Saved data entries:
◆ ◆ ◆
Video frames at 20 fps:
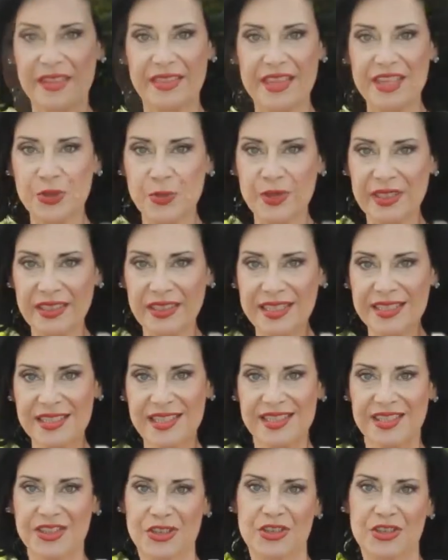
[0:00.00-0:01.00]
This
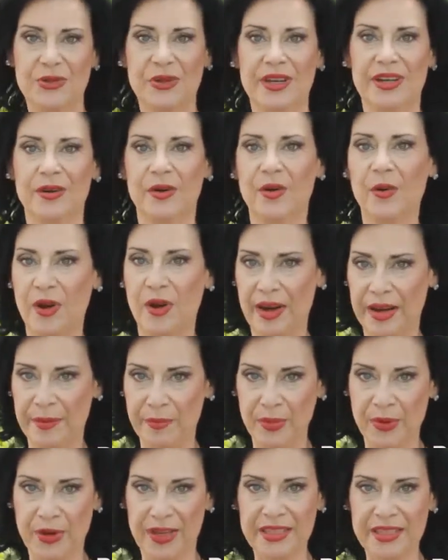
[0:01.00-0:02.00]
releases the trigger or
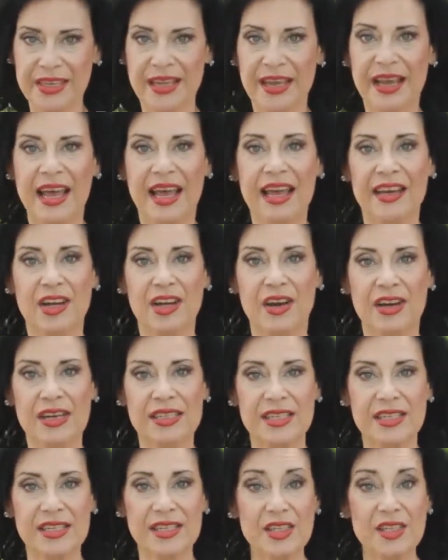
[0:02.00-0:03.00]
imprint and
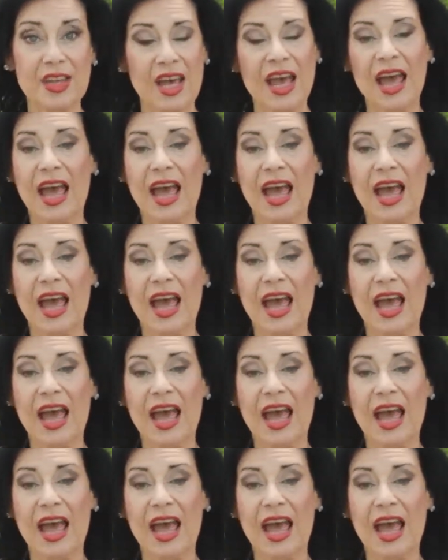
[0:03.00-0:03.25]
causes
◆ ◆ ◆
▶ **How to complete this task**:
Return every entry above exactly. Pictures stay out.

▶ **Answer to this task**:
Video frames at 20 fps:
[0:00.00-0:01.00]
This
[0:01.00-0:02.00]
releases the trigger or
[0:02.00-0:03.00]
imprint and
[0:03.00-0:03.25]
causes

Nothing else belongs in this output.